Ironically enough, it doesn’t take very long to begin seeing all sorts of cyclical behaviors and discussions in this field. To a certain degree, the conversations are always new for the incoming generation of managers and artists while the advent increased public dialog across blogs and social media over the last decade has introduced a much broader cross section of stakeholders to topics and ideas that would have otherwise eluded them.
All of that is a very good thing.
Having said that, it is equally important to remember that what may seem novel or innovative is likely much older than you think.
Joe Patti published an excellent post on 8/2/2016 that provides a striking example where he examines some observations from Robert E. Gard in 1952 about the culture field.

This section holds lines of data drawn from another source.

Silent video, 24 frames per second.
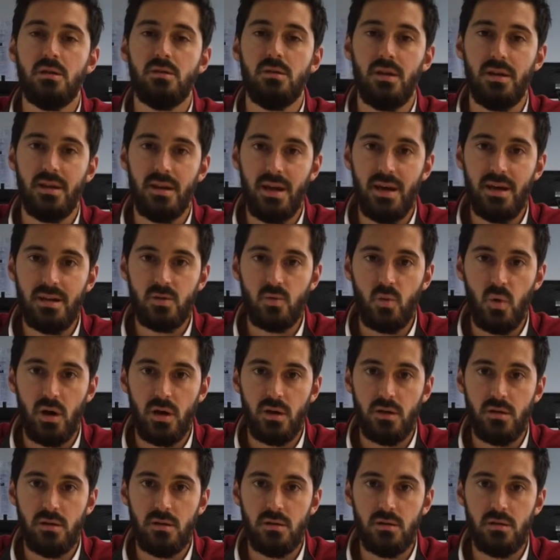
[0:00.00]
The net
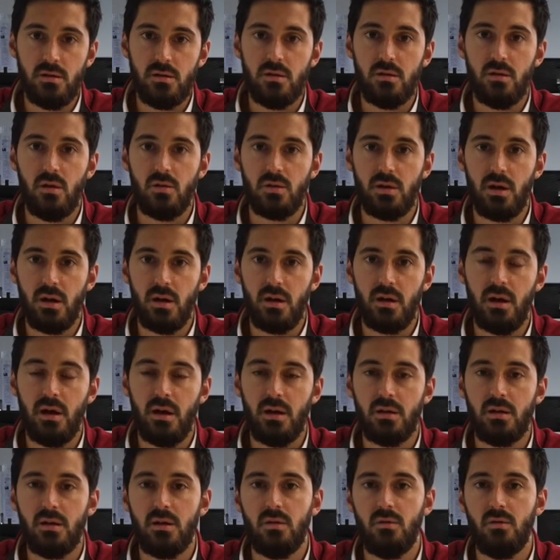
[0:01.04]
one, on the other
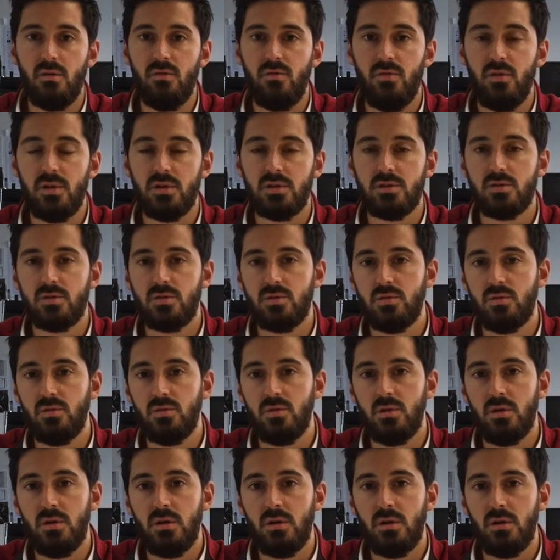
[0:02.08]
hand, refers
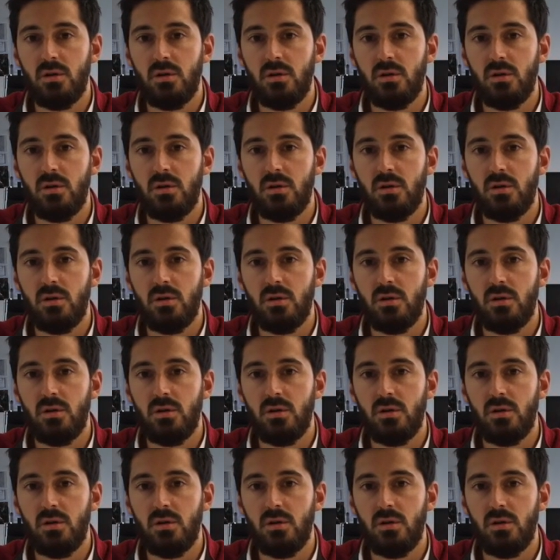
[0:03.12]
to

Patti sums it up with striking clarity:
So there you go, in 1952 Gard expressed concern that: 1 – America has a slightly hostile streak when it comes to the arts or creative self-expression; 2 – Arts needed to be viewed as more than just simple entertainment; 3- Yet not viewed as the province of an elite few, but as place where people saw their own lives reflected.
In 60+ years since Gard wrote that, little has changed. These topics still dominate conversation and are cause for hand wringing.
This shouldn’t dissuade anyone from engaging in these same conversations; quite the contrary, it should inspire continued discussion albeit with one eye on previous exchanges while the other is affixed on covering new ground. After all, going over the same territory before you move forward isn’t always the most efficient way to catch up.